Analyse de Le goût du néant de Baudelaire
Poème
Le goût du néant
Morne esprit, autrefois amoureux de la lutte,
L'Espoir, dont l'éperon attisait ton ardeur,
Ne veut plus t'enfourcher ! Couche-toi sans pudeur,
Vieux cheval dont le pied à chaque obstacle butte.
Résigne-toi, mon cœur ; dors ton sommeil de brute.
Esprit vaincu, fourbu ! Pour toi, vieux maraudeur,
L'amour n'a plus de goût, non plus que la dispute ;
Adieu donc, chants du cuivre et soupirs de la flûte !
Plaisirs, ne tentez plus un coeur sombre et boudeur !
Le Printemps adorable a perdu son odeur !
Et le Temps m'engloutit minute par minute,
Comme la neige immense un corps pris de roideur ;
Je contemple d'en haut le globe en sa rondeur
Et je n'y cherche plus l'abri d'une cahute.
Avalanche, veux-tu m'emporter dans ta chute ?
Charles Baudelaire, Les Fleurs du mal
Commentaire composé
Comment la situation d’énonciation évolue-t-elle dans ce poème pour porter le spleen à son paroxysme ?
1. Le poète s’adresse à son esprit
Le poète semble se parler à lui même au début de ce poème :
V1 : antithèse : un esprit morne ne peut aimer la lutte.

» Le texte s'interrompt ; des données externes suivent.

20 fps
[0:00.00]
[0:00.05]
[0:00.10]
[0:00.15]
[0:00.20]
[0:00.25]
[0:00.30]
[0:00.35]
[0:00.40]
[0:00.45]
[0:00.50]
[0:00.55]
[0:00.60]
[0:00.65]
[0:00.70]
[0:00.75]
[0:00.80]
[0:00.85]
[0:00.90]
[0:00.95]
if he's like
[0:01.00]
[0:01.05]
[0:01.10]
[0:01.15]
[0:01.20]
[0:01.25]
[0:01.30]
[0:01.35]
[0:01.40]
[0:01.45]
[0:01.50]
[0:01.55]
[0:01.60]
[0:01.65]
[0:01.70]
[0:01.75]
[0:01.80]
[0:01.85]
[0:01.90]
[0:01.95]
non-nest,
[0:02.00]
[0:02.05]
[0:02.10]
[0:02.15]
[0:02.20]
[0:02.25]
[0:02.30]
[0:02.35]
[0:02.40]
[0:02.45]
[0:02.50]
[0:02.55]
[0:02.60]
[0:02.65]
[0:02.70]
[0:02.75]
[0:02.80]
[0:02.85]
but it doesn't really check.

Montre clairement la séparation entre le présent et le passé.
v3 :”Couche-toi sans pudeur,” il qualifie son esprit de vieux cheval (dans une métaphore) que l’espoir délaisse. Il souhaite donc se coucher sur le sol sans honte car il n’est plus capable d’avancer. Allitération en “ch” montre la résignation du poète et sa lassitude.
Il veut mourir et en finir avec sa vie : v5 :”Résigne toi mon cœur ; dors ton sommeil de brute.” Le poète ne veut plus vivre, il n’arrive pas à atteindre son Idéal et a perdu le sens de la vie. La césure à l’hémistiche marque un rythme saccadé sûrement similaire à son rythme de respiration en fin de vie.
Il désigne son esprit de vieux maraudeur v6,7 : personnification: il montre une différence entre le passé et le présent. Autrefois il profitait de l’amour aujourd'hui il n’en ressent plus le goût. Le cœur du poète est meurtri par le passé et aujourd'hui il est vieux et va s’endormir.
Les vers 5 10 15 sont des résumés des strophes précédentes.
Ils reprennent les éléments évoqués précédemment plus clairement et plus directement pour montrer au lecteur l’avancée de la pensée de l’auteur.
Ajoute de la musicalité : nombre de vers impaire pour plus de musicalité : comme Verlaine.
2. Le poète s’adresse à Dieu
Il fait ses adieux au monde et tout cas la partie du monde qu’il appréciait : v 8 “Adieu donc, chants du cuivre et soupirs de la flûte!” il fait dans ce vers ses adieux à la musique, élément qui égaye sa vie. Ce vers est par la même occasion très musical : le poète évoque la musique et en reprend le rythme et les sonorités.
Le poète implore Dieu de ne plus le tenter de vivre : v9 “ Plaisirs ne tentez plus un cœur sombre et boudeur!” Il ne veut plus souffrir des plaisirs de la vie. Il souhaite finir son existence de manière simple et morne. Il y a une rime interne : cœur boudeur qui montre que l’esprit ne cherche plus de plaisir volontairement, il renonce.
Le poète reprend un thème des écrivains et poètes romantiques : la fuite du temps v 11 : «Et le temps m’engloutit minute par minute» / «Comme la neige immense un corps pris de roideur». Le poète souhaite mourir, il se trouve vieux et compare le temps à un meurtrier, comme la neige. Les éléments jouent contre le poète qui se retrouve seul et abandonne. Il regarde le monde et voit la mort en face sans chercher à s’en cacher.
Le poète fait quand même paraître des correspondances à travers son poème : il évoque différents sens v8 l’ouïe v10 l’odorat on peut également supposer le toucher vers 12: «corps pris de roideur.»
Il implore Dieu de le tuer : «Avalanche, veux-tu m’emporter dans ta chute ?» Il refait allusion à la neige et au froid avec de dernier vers.
Conclusion :
Comme le poète ne trouvera pas de remède, il songe à mourir et voit la mort comme une libération. Le Spleen s’empare de lui et rend le poème triste et lugubre.